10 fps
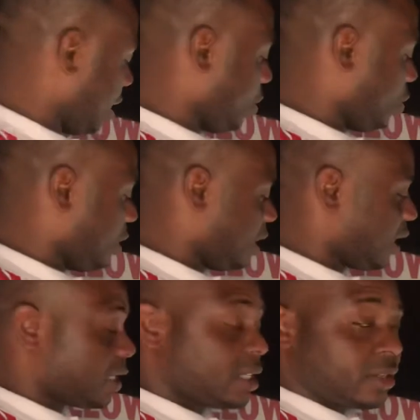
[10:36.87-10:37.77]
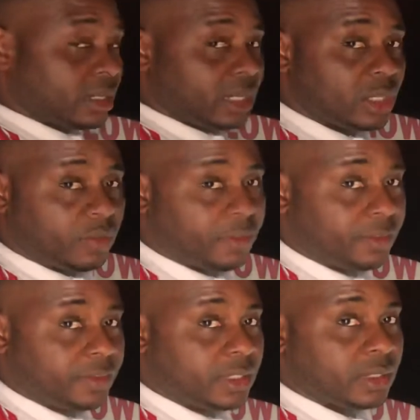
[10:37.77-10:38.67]
we still get it 8 over
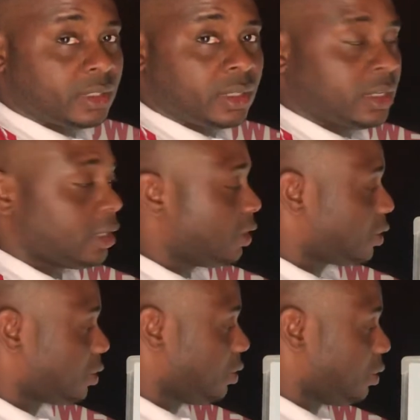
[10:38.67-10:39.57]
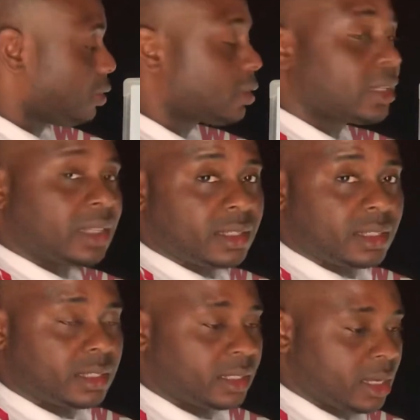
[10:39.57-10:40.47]
15. So, that is
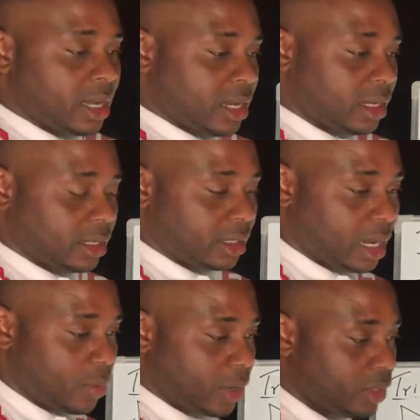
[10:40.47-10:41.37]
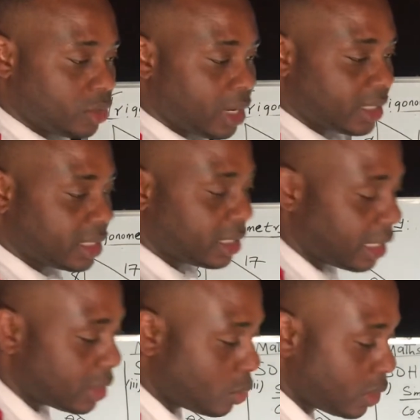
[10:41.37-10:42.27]
it. Now, we're going to answer the
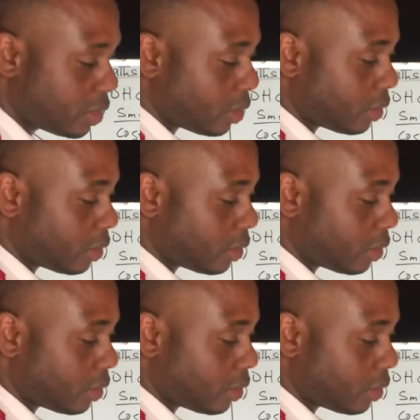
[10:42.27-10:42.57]
last question.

----

- _WHAT THIS TASK INVOLVES_:
Only the pictures should be left out; write out everything else in the records exactly.

- _RESULT_:
10 fps
[10:36.87-10:37.77]
[10:37.77-10:38.67]
we still get it 8 over
[10:38.67-10:39.57]
[10:39.57-10:40.47]
15. So, that is
[10:40.47-10:41.37]
[10:41.37-10:42.27]
it. Now, we're going to answer the
[10:42.27-10:42.57]
last question.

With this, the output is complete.